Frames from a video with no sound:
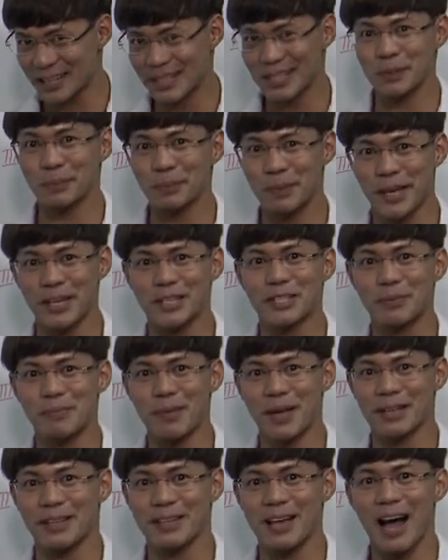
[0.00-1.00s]

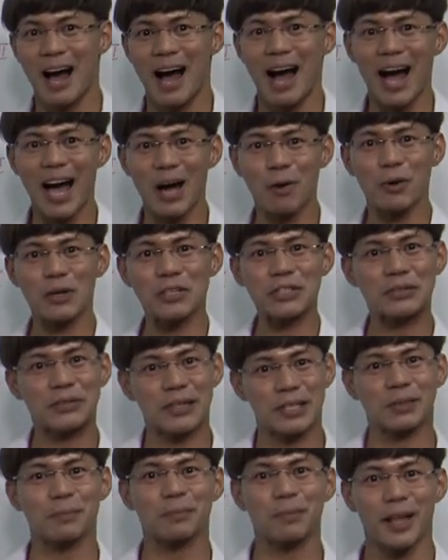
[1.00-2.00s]
displacement. I was
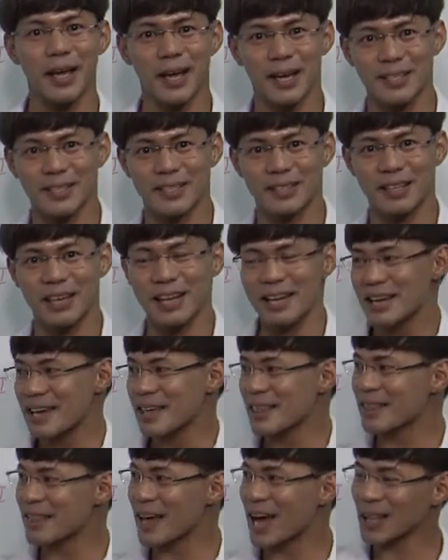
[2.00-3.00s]
displaced.
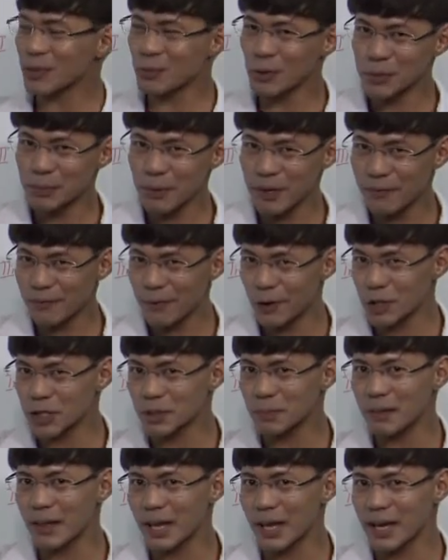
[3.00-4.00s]
That was my
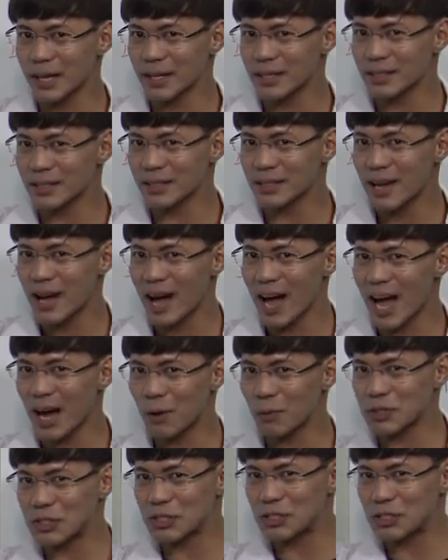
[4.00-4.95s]
first place. I was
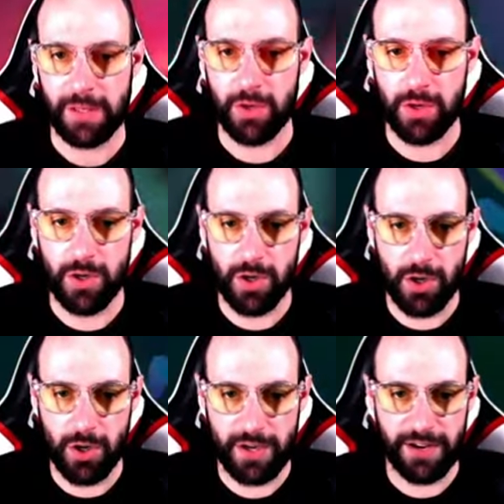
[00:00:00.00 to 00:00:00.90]
Oh, oh, oh,
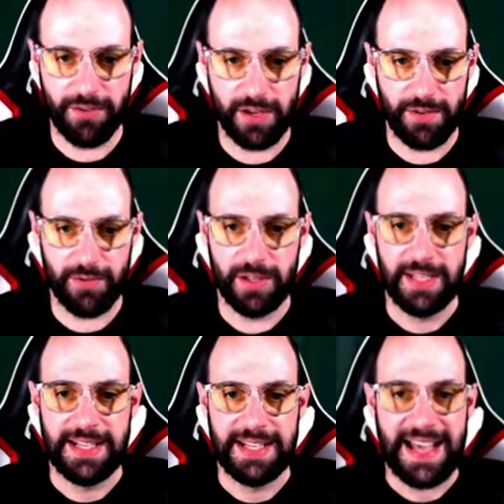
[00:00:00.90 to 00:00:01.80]
oh. Careful, careful.
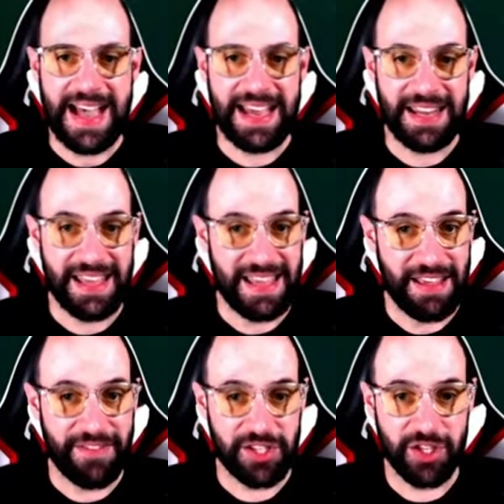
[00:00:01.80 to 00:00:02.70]
And
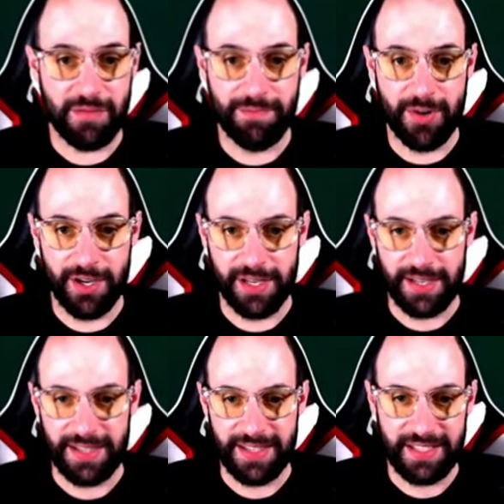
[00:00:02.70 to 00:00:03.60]
if at some
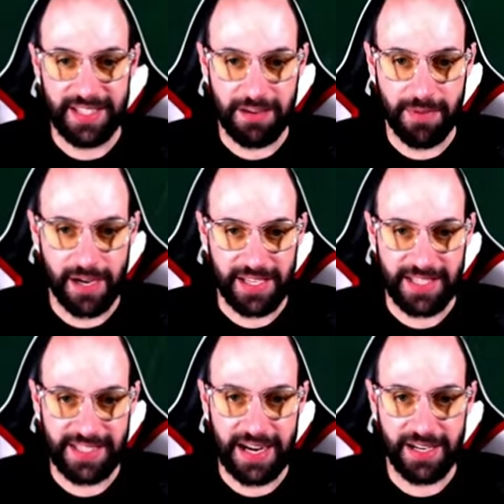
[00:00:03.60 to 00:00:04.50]
point the Tangbug
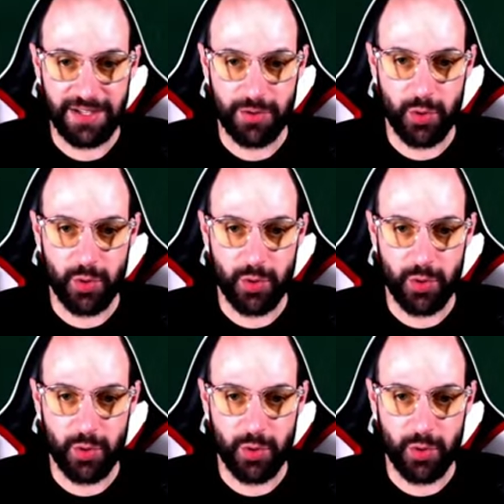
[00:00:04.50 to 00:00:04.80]
starts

REQUIREMENT ▸ Only the lines from the one with "[00:00:00.00 to 00:00:00.90]" through the last line above belong in the answer. Reproduce them exactly, without the pictures.

EXERCISE RESULT ▸
[00:00:00.00 to 00:00:00.90]
Oh, oh, oh,
[00:00:00.90 to 00:00:01.80]
oh. Careful, careful.
[00:00:01.80 to 00:00:02.70]
And
[00:00:02.70 to 00:00:03.60]
if at some
[00:00:03.60 to 00:00:04.50]
point the Tangbug
[00:00:04.50 to 00:00:04.80]
starts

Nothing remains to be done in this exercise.